» **TO DO**: With the pictures excluded, output only the lines from the one containing "(2.00 s to 3.00 s)" through the last line of the entries, unchanged.

» **INFORMATION SUPPLIED**:
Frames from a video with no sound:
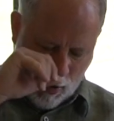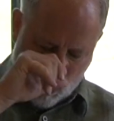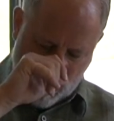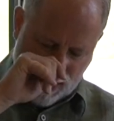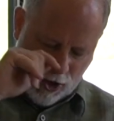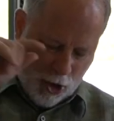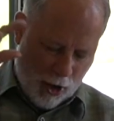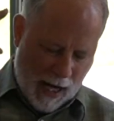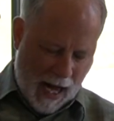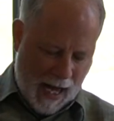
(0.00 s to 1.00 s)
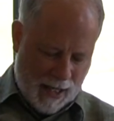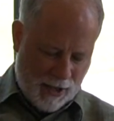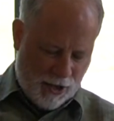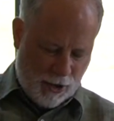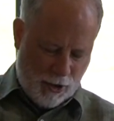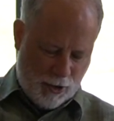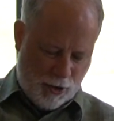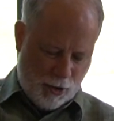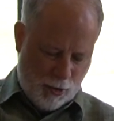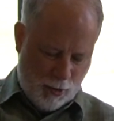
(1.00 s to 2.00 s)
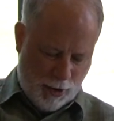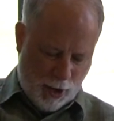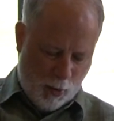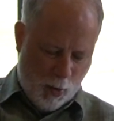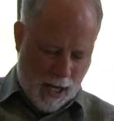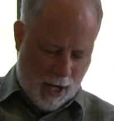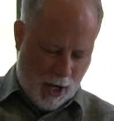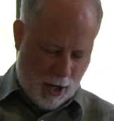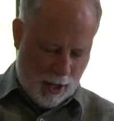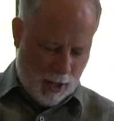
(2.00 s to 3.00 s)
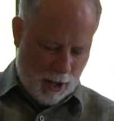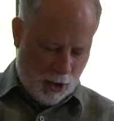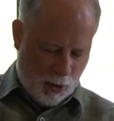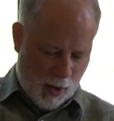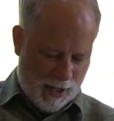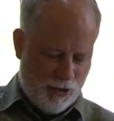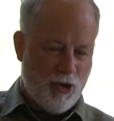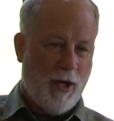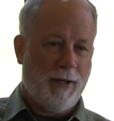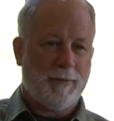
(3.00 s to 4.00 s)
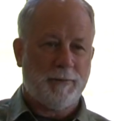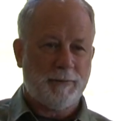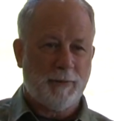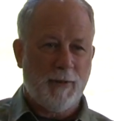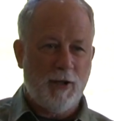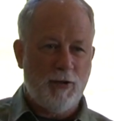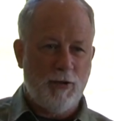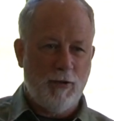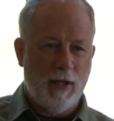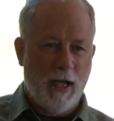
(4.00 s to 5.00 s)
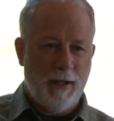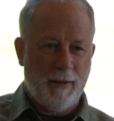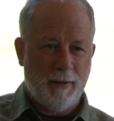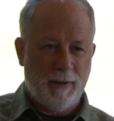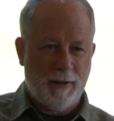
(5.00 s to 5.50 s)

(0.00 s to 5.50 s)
what is your answer to the where question? Did you do that?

» **REPLY**:
(2.00 s to 3.00 s)
(3.00 s to 4.00 s)
(4.00 s to 5.00 s)
(5.00 s to 5.50 s)

(0.00 s to 5.50 s)
what is your answer to the where question? Did you do that?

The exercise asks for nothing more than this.